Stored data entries
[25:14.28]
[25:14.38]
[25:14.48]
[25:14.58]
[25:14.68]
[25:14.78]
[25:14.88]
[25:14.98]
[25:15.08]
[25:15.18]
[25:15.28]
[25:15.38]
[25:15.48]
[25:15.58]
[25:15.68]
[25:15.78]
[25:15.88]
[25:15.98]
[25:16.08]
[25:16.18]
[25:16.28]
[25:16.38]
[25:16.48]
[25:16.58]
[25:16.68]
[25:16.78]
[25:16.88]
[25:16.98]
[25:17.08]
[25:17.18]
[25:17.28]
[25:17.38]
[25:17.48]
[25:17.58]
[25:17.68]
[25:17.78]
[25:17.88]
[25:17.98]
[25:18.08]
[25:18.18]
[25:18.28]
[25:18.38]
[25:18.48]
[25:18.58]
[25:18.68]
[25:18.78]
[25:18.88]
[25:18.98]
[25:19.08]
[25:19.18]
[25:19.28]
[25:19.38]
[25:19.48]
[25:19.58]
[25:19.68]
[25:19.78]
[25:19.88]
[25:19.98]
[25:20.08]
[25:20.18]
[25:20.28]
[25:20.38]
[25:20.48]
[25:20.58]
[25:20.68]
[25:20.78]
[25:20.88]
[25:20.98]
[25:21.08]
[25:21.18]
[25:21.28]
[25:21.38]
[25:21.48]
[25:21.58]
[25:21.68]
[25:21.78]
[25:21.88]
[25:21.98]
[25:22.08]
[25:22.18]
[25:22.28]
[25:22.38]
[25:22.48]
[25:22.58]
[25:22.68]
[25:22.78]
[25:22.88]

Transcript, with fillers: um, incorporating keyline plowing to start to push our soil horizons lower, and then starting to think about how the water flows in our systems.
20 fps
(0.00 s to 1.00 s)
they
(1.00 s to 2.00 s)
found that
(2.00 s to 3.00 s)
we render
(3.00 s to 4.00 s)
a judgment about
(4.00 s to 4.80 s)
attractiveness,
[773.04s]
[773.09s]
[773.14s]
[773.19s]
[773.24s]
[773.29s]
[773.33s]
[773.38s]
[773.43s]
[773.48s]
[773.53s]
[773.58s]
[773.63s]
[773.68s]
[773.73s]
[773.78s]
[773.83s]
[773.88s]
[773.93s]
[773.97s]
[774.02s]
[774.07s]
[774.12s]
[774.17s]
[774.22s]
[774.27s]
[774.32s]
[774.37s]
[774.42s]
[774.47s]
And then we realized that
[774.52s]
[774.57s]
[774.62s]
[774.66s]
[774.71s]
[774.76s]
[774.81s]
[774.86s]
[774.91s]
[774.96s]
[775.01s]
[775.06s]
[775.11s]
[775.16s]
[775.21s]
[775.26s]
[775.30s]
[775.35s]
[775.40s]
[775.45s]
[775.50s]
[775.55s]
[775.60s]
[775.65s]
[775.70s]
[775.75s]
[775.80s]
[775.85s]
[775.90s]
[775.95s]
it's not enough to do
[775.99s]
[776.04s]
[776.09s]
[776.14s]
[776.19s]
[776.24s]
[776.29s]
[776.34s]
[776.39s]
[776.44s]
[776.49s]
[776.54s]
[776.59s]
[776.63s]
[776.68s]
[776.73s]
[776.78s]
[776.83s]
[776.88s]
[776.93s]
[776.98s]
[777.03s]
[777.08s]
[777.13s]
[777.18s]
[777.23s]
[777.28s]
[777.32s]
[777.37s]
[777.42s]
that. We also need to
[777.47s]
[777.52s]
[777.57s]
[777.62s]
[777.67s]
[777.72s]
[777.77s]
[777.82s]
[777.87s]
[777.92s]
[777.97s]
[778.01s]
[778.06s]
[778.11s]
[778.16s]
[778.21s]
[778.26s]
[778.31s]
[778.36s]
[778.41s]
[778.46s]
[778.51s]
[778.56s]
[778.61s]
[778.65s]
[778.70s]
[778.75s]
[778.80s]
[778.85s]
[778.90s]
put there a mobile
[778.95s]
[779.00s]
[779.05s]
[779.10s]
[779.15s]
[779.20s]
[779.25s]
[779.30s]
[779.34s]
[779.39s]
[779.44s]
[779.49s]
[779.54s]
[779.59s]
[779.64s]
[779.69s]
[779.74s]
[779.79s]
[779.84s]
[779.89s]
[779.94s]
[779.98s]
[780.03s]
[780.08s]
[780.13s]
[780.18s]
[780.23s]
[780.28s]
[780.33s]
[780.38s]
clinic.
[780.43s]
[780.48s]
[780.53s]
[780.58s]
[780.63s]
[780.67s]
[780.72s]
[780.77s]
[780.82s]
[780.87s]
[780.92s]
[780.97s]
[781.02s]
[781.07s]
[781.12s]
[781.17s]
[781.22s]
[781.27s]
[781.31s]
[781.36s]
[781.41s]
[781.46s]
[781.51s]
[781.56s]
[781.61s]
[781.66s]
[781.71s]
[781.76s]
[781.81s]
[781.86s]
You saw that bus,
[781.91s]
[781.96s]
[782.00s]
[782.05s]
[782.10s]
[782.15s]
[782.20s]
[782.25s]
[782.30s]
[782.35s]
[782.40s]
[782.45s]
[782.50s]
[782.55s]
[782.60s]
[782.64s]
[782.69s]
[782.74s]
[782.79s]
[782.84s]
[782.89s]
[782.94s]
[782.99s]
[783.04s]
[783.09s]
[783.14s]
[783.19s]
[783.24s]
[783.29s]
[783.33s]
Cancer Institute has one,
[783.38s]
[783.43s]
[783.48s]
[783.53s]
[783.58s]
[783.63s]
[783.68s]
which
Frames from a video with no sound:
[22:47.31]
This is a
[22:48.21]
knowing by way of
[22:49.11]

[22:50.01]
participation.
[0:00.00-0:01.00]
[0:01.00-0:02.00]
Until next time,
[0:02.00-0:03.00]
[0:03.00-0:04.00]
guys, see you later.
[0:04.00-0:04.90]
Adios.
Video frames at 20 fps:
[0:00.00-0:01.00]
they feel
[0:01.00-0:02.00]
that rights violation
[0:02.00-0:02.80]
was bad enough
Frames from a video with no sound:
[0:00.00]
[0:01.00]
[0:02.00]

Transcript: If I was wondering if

**What you have to do:**
Nothing may be omitted or altered; reproduce all of the entries.

**Task response:**
[25:14.28]
[25:14.38]
[25:14.48]
[25:14.58]
[25:14.68]
[25:14.78]
[25:14.88]
[25:14.98]
[25:15.08]
[25:15.18]
[25:15.28]
[25:15.38]
[25:15.48]
[25:15.58]
[25:15.68]
[25:15.78]
[25:15.88]
[25:15.98]
[25:16.08]
[25:16.18]
[25:16.28]
[25:16.38]
[25:16.48]
[25:16.58]
[25:16.68]
[25:16.78]
[25:16.88]
[25:16.98]
[25:17.08]
[25:17.18]
[25:17.28]
[25:17.38]
[25:17.48]
[25:17.58]
[25:17.68]
[25:17.78]
[25:17.88]
[25:17.98]
[25:18.08]
[25:18.18]
[25:18.28]
[25:18.38]
[25:18.48]
[25:18.58]
[25:18.68]
[25:18.78]
[25:18.88]
[25:18.98]
[25:19.08]
[25:19.18]
[25:19.28]
[25:19.38]
[25:19.48]
[25:19.58]
[25:19.68]
[25:19.78]
[25:19.88]
[25:19.98]
[25:20.08]
[25:20.18]
[25:20.28]
[25:20.38]
[25:20.48]
[25:20.58]
[25:20.68]
[25:20.78]
[25:20.88]
[25:20.98]
[25:21.08]
[25:21.18]
[25:21.28]
[25:21.38]
[25:21.48]
[25:21.58]
[25:21.68]
[25:21.78]
[25:21.88]
[25:21.98]
[25:22.08]
[25:22.18]
[25:22.28]
[25:22.38]
[25:22.48]
[25:22.58]
[25:22.68]
[25:22.78]
[25:22.88]

Transcript, with fillers: um, incorporating keyline plowing to start to push our soil horizons lower, and then starting to think about how the water flows in our systems.
20 fps
(0.00 s to 1.00 s)
they
(1.00 s to 2.00 s)
found that
(2.00 s to 3.00 s)
we render
(3.00 s to 4.00 s)
a judgment about
(4.00 s to 4.80 s)
attractiveness,
[773.04s]
[773.09s]
[773.14s]
[773.19s]
[773.24s]
[773.29s]
[773.33s]
[773.38s]
[773.43s]
[773.48s]
[773.53s]
[773.58s]
[773.63s]
[773.68s]
[773.73s]
[773.78s]
[773.83s]
[773.88s]
[773.93s]
[773.97s]
[774.02s]
[774.07s]
[774.12s]
[774.17s]
[774.22s]
[774.27s]
[774.32s]
[774.37s]
[774.42s]
[774.47s]
And then we realized that
[774.52s]
[774.57s]
[774.62s]
[774.66s]
[774.71s]
[774.76s]
[774.81s]
[774.86s]
[774.91s]
[774.96s]
[775.01s]
[775.06s]
[775.11s]
[775.16s]
[775.21s]
[775.26s]
[775.30s]
[775.35s]
[775.40s]
[775.45s]
[775.50s]
[775.55s]
[775.60s]
[775.65s]
[775.70s]
[775.75s]
[775.80s]
[775.85s]
[775.90s]
[775.95s]
it's not enough to do
[775.99s]
[776.04s]
[776.09s]
[776.14s]
[776.19s]
[776.24s]
[776.29s]
[776.34s]
[776.39s]
[776.44s]
[776.49s]
[776.54s]
[776.59s]
[776.63s]
[776.68s]
[776.73s]
[776.78s]
[776.83s]
[776.88s]
[776.93s]
[776.98s]
[777.03s]
[777.08s]
[777.13s]
[777.18s]
[777.23s]
[777.28s]
[777.32s]
[777.37s]
[777.42s]
that. We also need to
[777.47s]
[777.52s]
[777.57s]
[777.62s]
[777.67s]
[777.72s]
[777.77s]
[777.82s]
[777.87s]
[777.92s]
[777.97s]
[778.01s]
[778.06s]
[778.11s]
[778.16s]
[778.21s]
[778.26s]
[778.31s]
[778.36s]
[778.41s]
[778.46s]
[778.51s]
[778.56s]
[778.61s]
[778.65s]
[778.70s]
[778.75s]
[778.80s]
[778.85s]
[778.90s]
put there a mobile
[778.95s]
[779.00s]
[779.05s]
[779.10s]
[779.15s]
[779.20s]
[779.25s]
[779.30s]
[779.34s]
[779.39s]
[779.44s]
[779.49s]
[779.54s]
[779.59s]
[779.64s]
[779.69s]
[779.74s]
[779.79s]
[779.84s]
[779.89s]
[779.94s]
[779.98s]
[780.03s]
[780.08s]
[780.13s]
[780.18s]
[780.23s]
[780.28s]
[780.33s]
[780.38s]
clinic.
[780.43s]
[780.48s]
[780.53s]
[780.58s]
[780.63s]
[780.67s]
[780.72s]
[780.77s]
[780.82s]
[780.87s]
[780.92s]
[780.97s]
[781.02s]
[781.07s]
[781.12s]
[781.17s]
[781.22s]
[781.27s]
[781.31s]
[781.36s]
[781.41s]
[781.46s]
[781.51s]
[781.56s]
[781.61s]
[781.66s]
[781.71s]
[781.76s]
[781.81s]
[781.86s]
You saw that bus,
[781.91s]
[781.96s]
[782.00s]
[782.05s]
[782.10s]
[782.15s]
[782.20s]
[782.25s]
[782.30s]
[782.35s]
[782.40s]
[782.45s]
[782.50s]
[782.55s]
[782.60s]
[782.64s]
[782.69s]
[782.74s]
[782.79s]
[782.84s]
[782.89s]
[782.94s]
[782.99s]
[783.04s]
[783.09s]
[783.14s]
[783.19s]
[783.24s]
[783.29s]
[783.33s]
Cancer Institute has one,
[783.38s]
[783.43s]
[783.48s]
[783.53s]
[783.58s]
[783.63s]
[783.68s]
which
Frames from a video with no sound:
[22:47.31]
This is a
[22:48.21]
knowing by way of
[22:49.11]

[22:50.01]
participation.
[0:00.00-0:01.00]
[0:01.00-0:02.00]
Until next time,
[0:02.00-0:03.00]
[0:03.00-0:04.00]
guys, see you later.
[0:04.00-0:04.90]
Adios.
Video frames at 20 fps:
[0:00.00-0:01.00]
they feel
[0:01.00-0:02.00]
that rights violation
[0:02.00-0:02.80]
was bad enough
Frames from a video with no sound:
[0:00.00]
[0:01.00]
[0:02.00]

Transcript: If I was wondering if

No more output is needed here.